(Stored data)

════

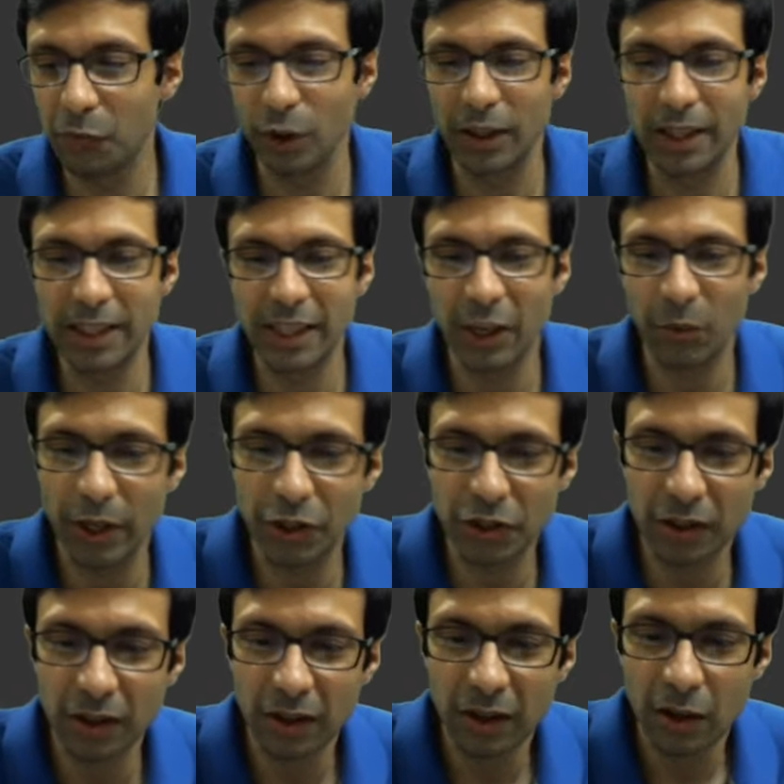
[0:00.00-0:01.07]
for this
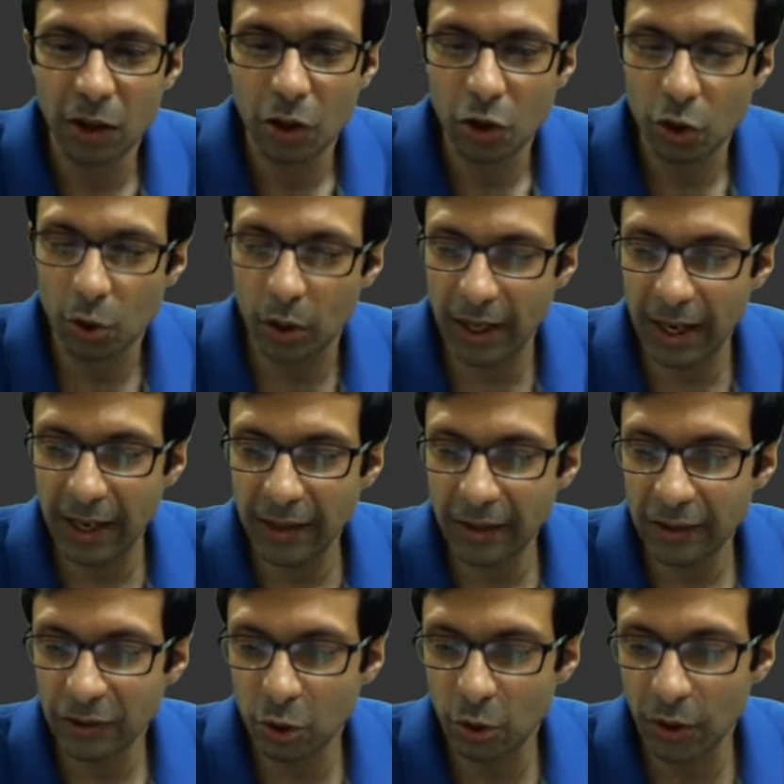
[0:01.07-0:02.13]
equation. So
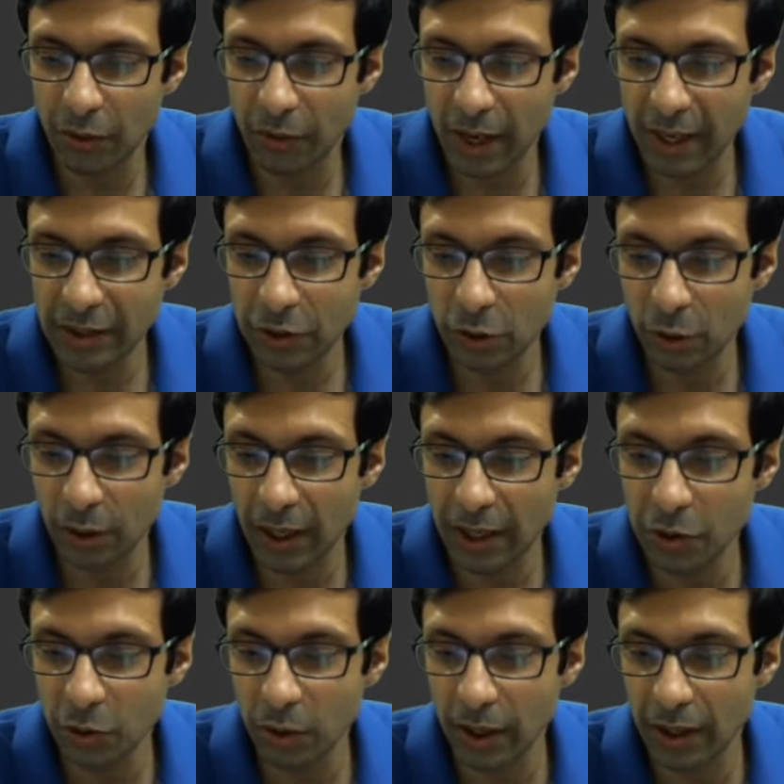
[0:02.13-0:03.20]
again, to revise, so
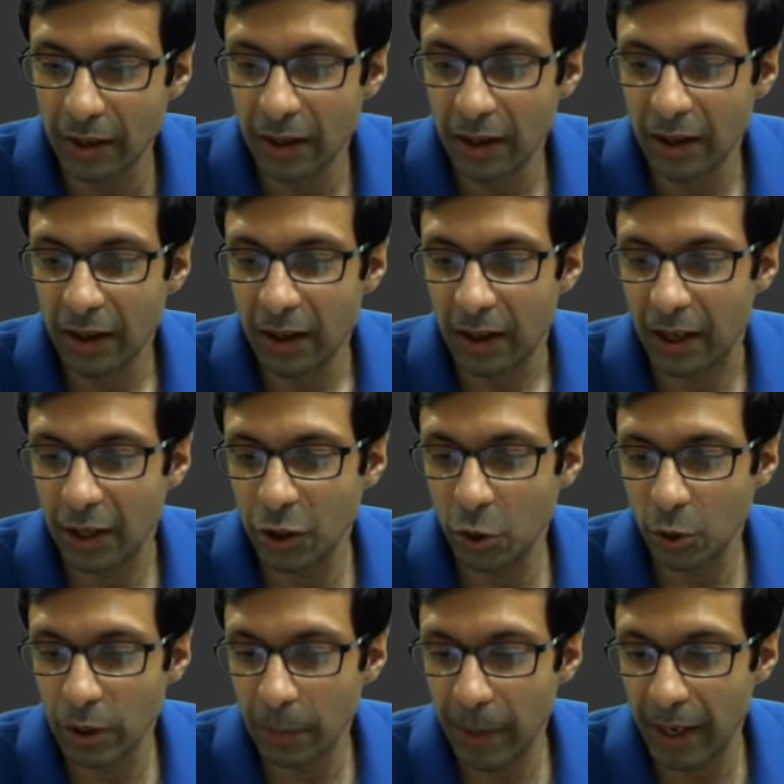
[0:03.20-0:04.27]
guys, you can
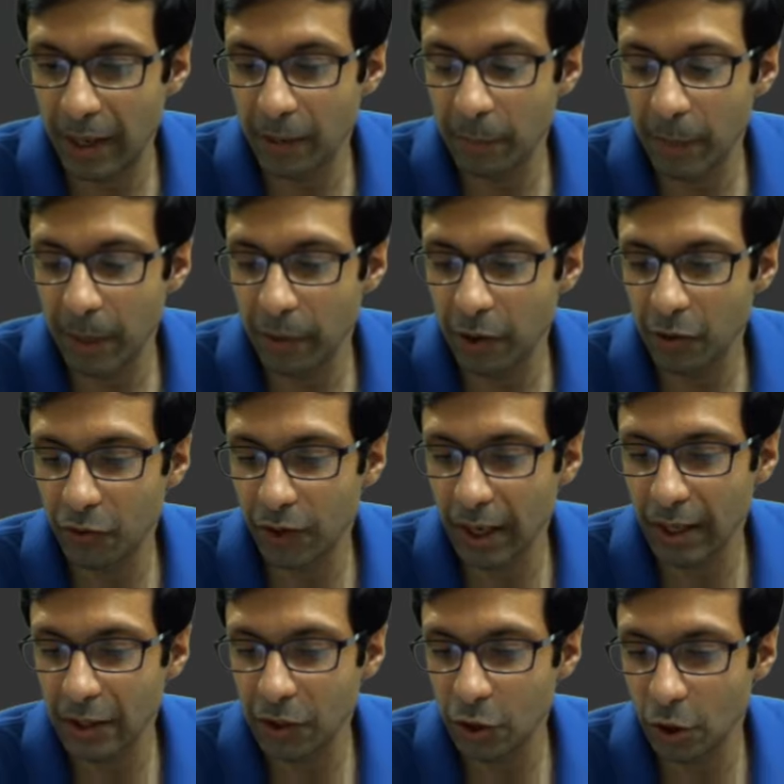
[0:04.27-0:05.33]
use a pen and paper and try
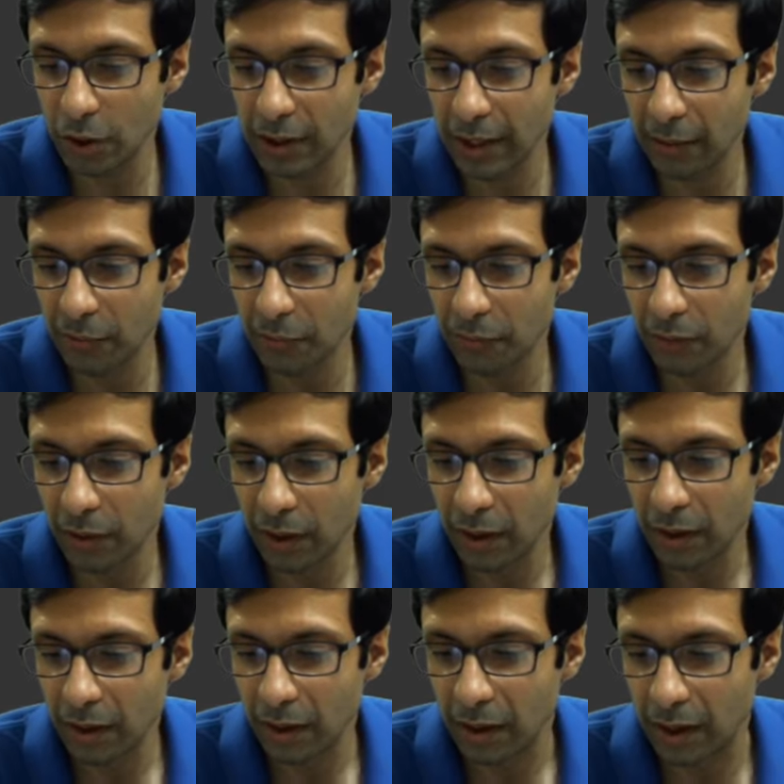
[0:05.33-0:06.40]
this yourself.
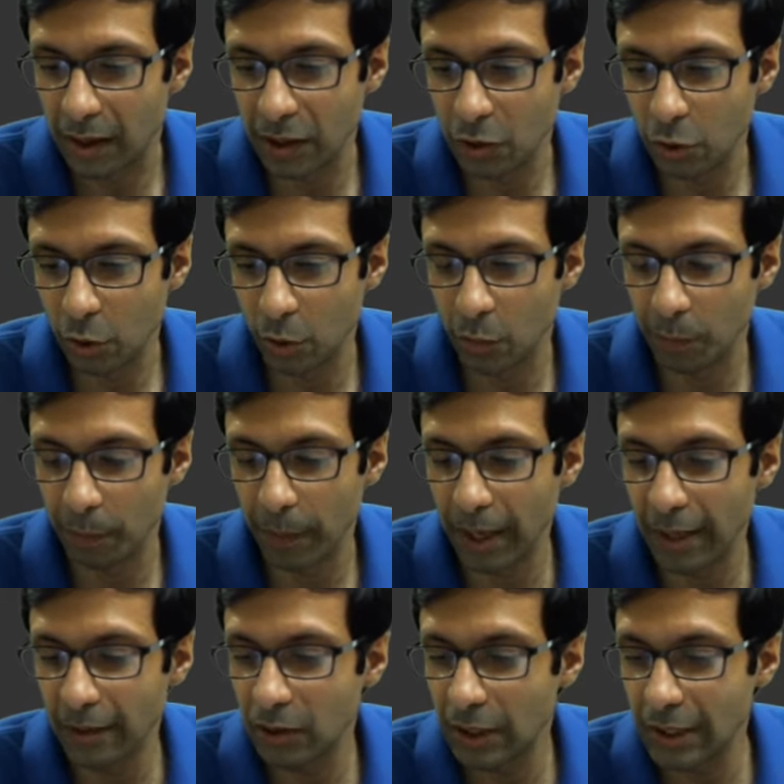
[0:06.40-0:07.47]
So
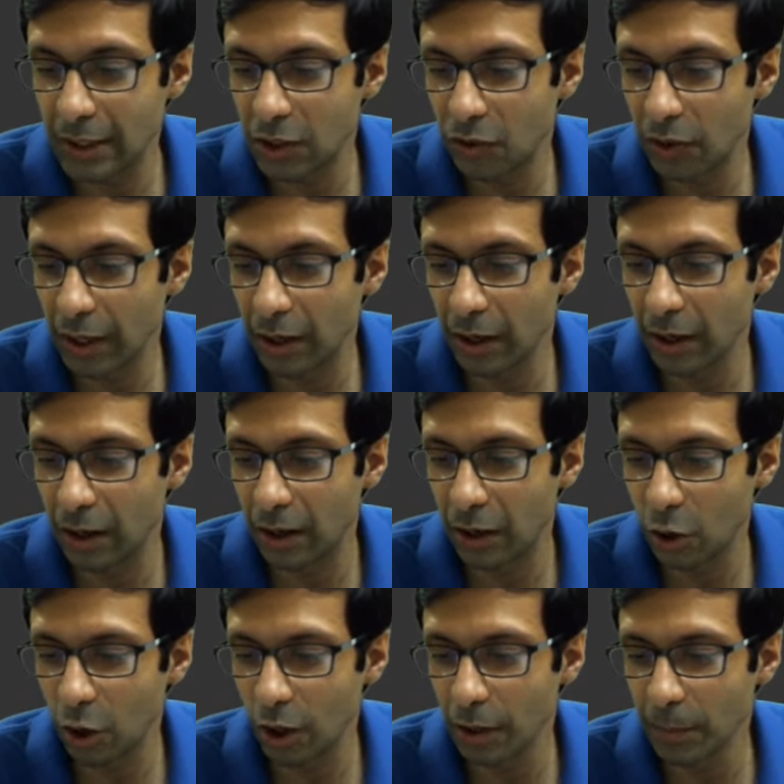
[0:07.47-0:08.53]
make these three
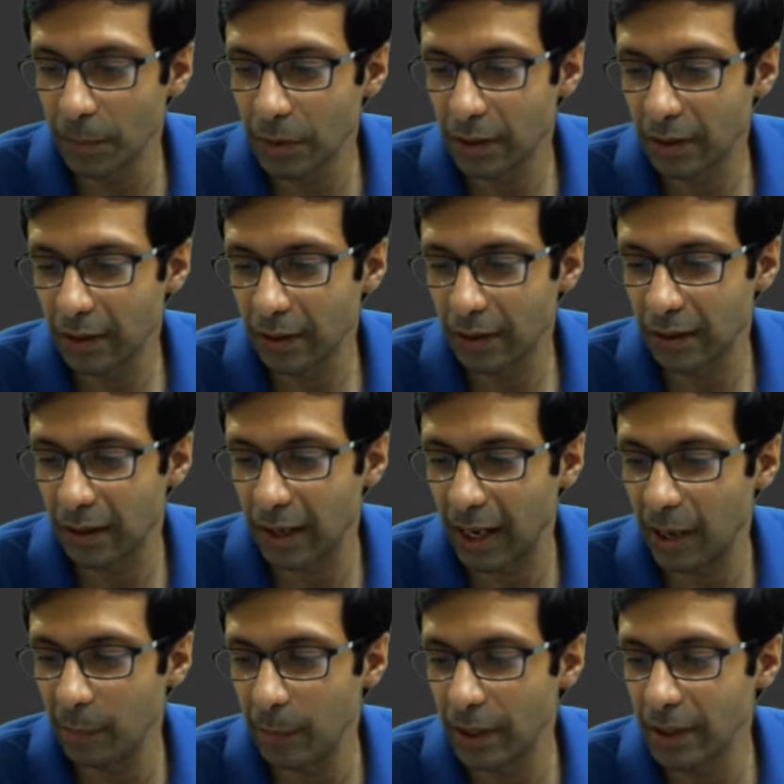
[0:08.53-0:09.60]
columns,
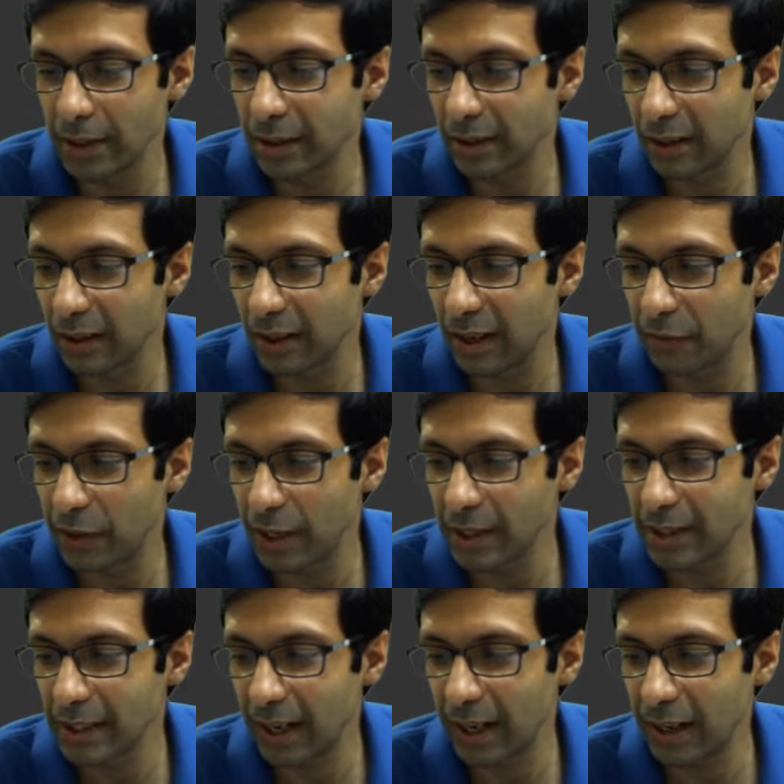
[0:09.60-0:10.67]
elements, left
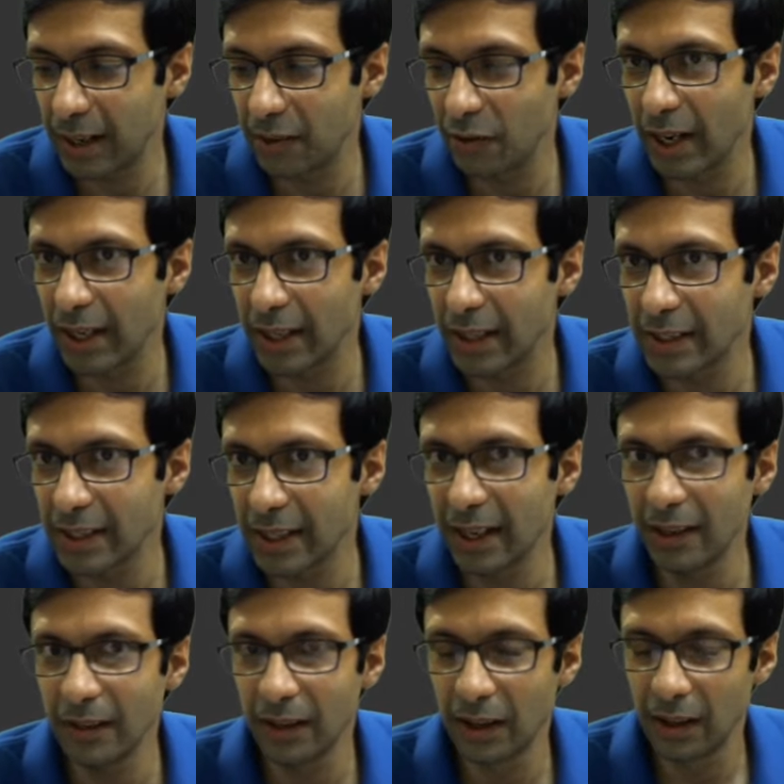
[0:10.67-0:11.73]
hand side and right hand
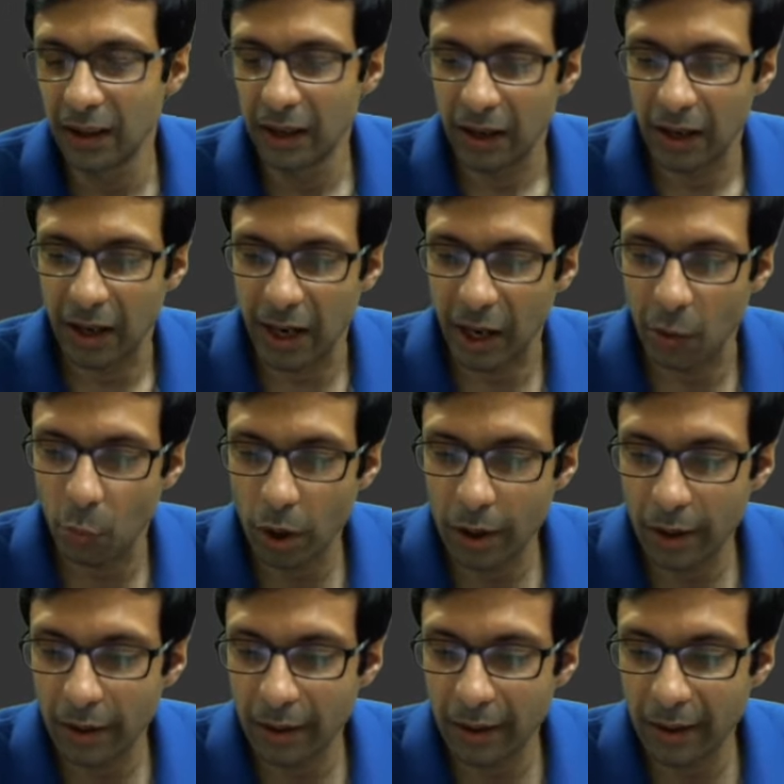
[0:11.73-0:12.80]
side. And what
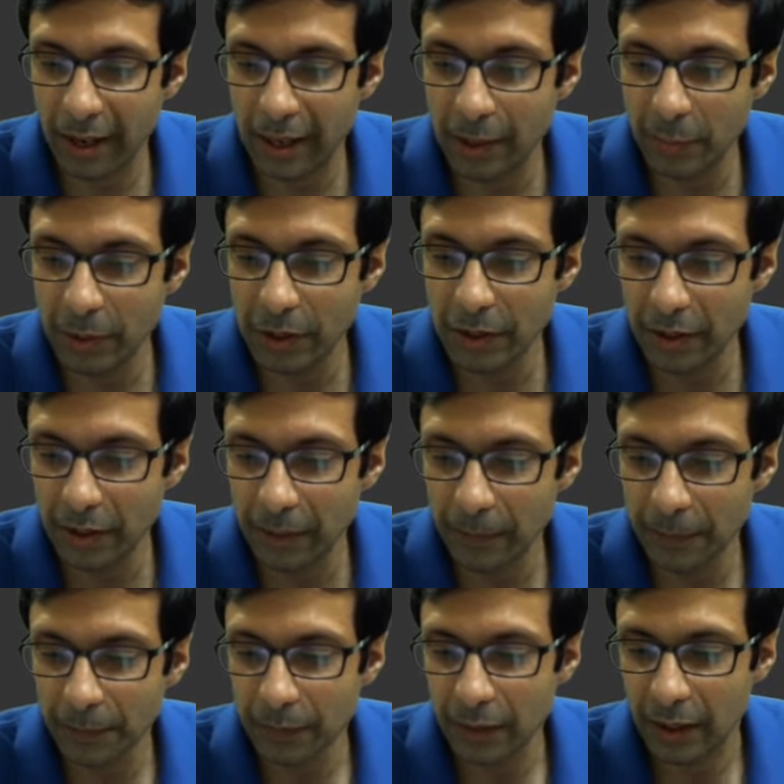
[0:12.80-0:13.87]
are elements here?
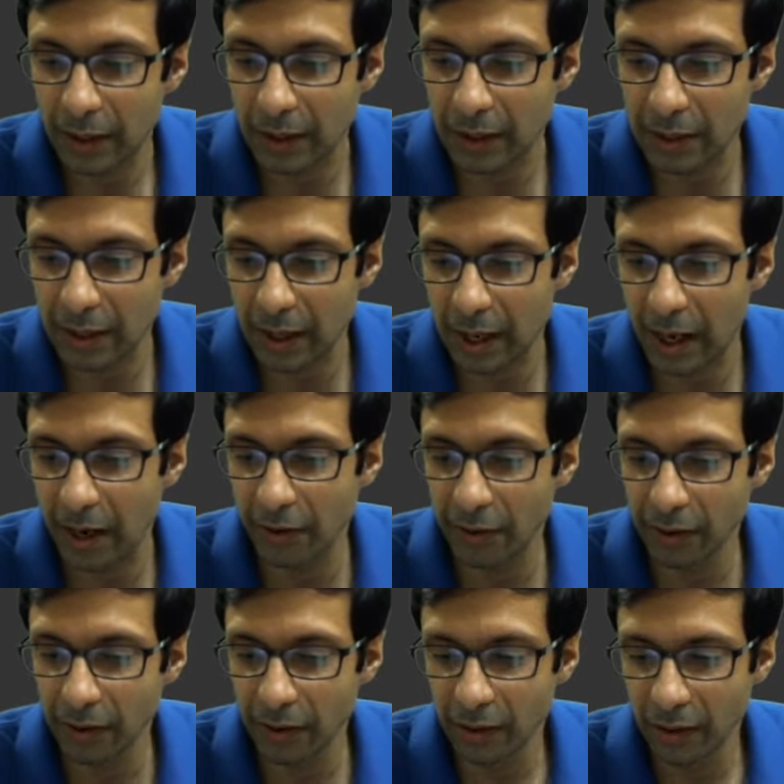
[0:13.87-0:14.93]
It's
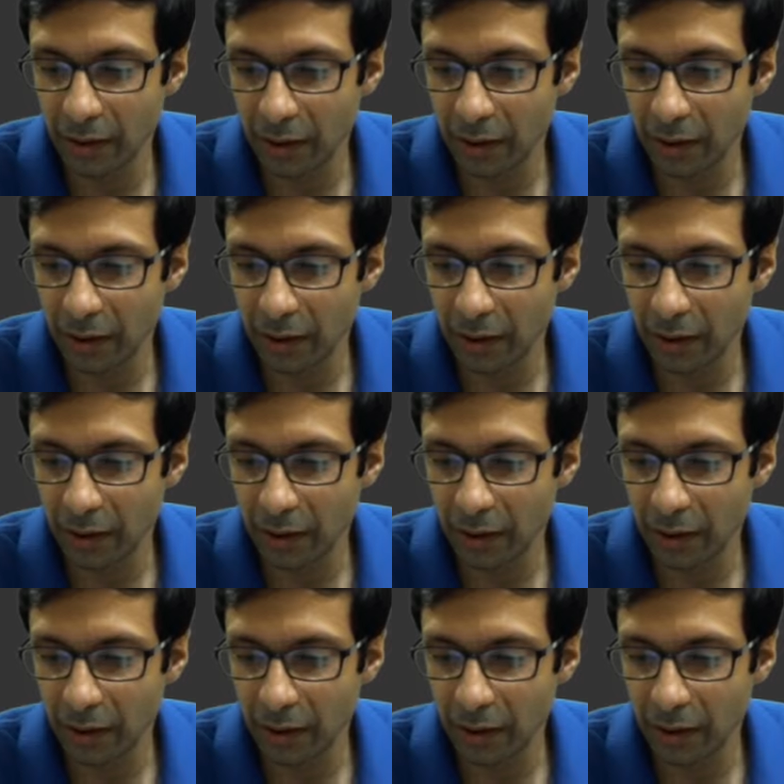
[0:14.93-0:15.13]
iron,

════

» **INSTRUCTIONS TO FOLLOW**: The reply should hold every entry above, given again exactly, but not a single picture.

» **ANSWER FOR THIS EXERCISE**:
[0:00.00-0:01.07]
for this
[0:01.07-0:02.13]
equation. So
[0:02.13-0:03.20]
again, to revise, so
[0:03.20-0:04.27]
guys, you can
[0:04.27-0:05.33]
use a pen and paper and try
[0:05.33-0:06.40]
this yourself.
[0:06.40-0:07.47]
So
[0:07.47-0:08.53]
make these three
[0:08.53-0:09.60]
columns,
[0:09.60-0:10.67]
elements, left
[0:10.67-0:11.73]
hand side and right hand
[0:11.73-0:12.80]
side. And what
[0:12.80-0:13.87]
are elements here?
[0:13.87-0:14.93]
It's
[0:14.93-0:15.13]
iron,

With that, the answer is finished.